## EXERCISE BRIEF:
Beginning with the line that holds "[7:27.90-7:28.80]", copy each line to the end of the records exactly, except the pictures.

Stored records
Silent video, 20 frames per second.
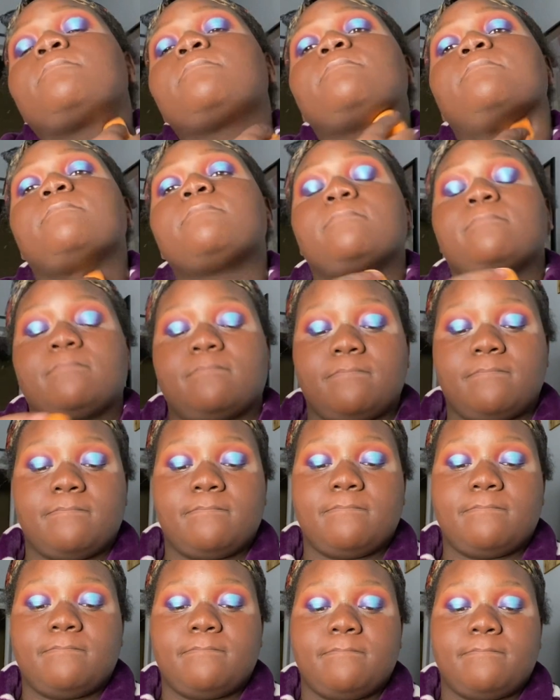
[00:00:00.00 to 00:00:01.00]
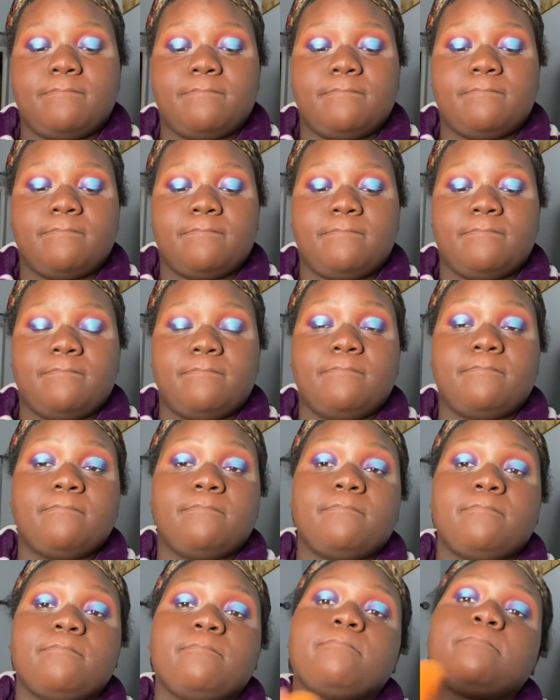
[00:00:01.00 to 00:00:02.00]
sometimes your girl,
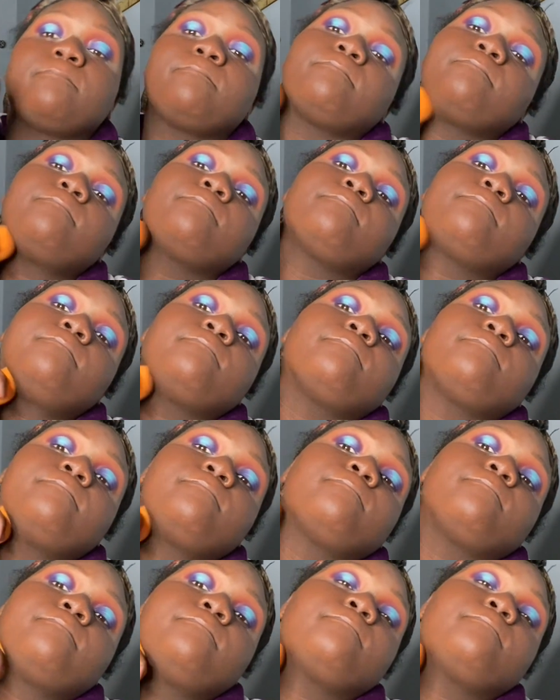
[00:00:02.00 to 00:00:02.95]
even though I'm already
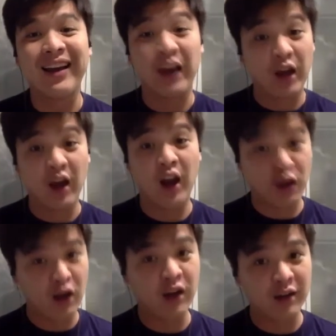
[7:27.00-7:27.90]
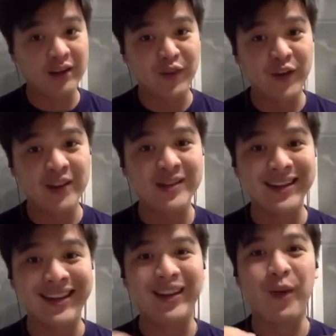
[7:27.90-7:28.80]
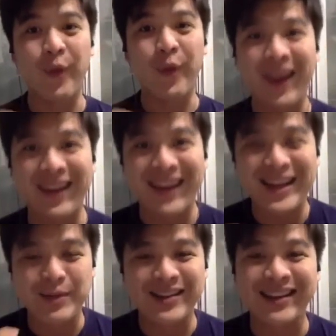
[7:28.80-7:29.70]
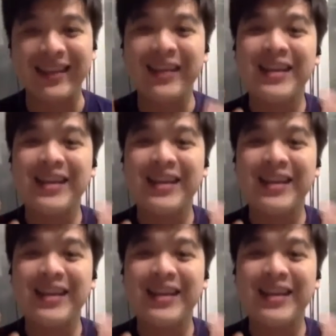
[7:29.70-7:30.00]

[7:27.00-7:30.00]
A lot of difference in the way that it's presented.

## OUTPUT FOR THIS EXERCISE:
[7:27.90-7:28.80]
[7:28.80-7:29.70]
[7:29.70-7:30.00]

[7:27.00-7:30.00]
A lot of difference in the way that it's presented.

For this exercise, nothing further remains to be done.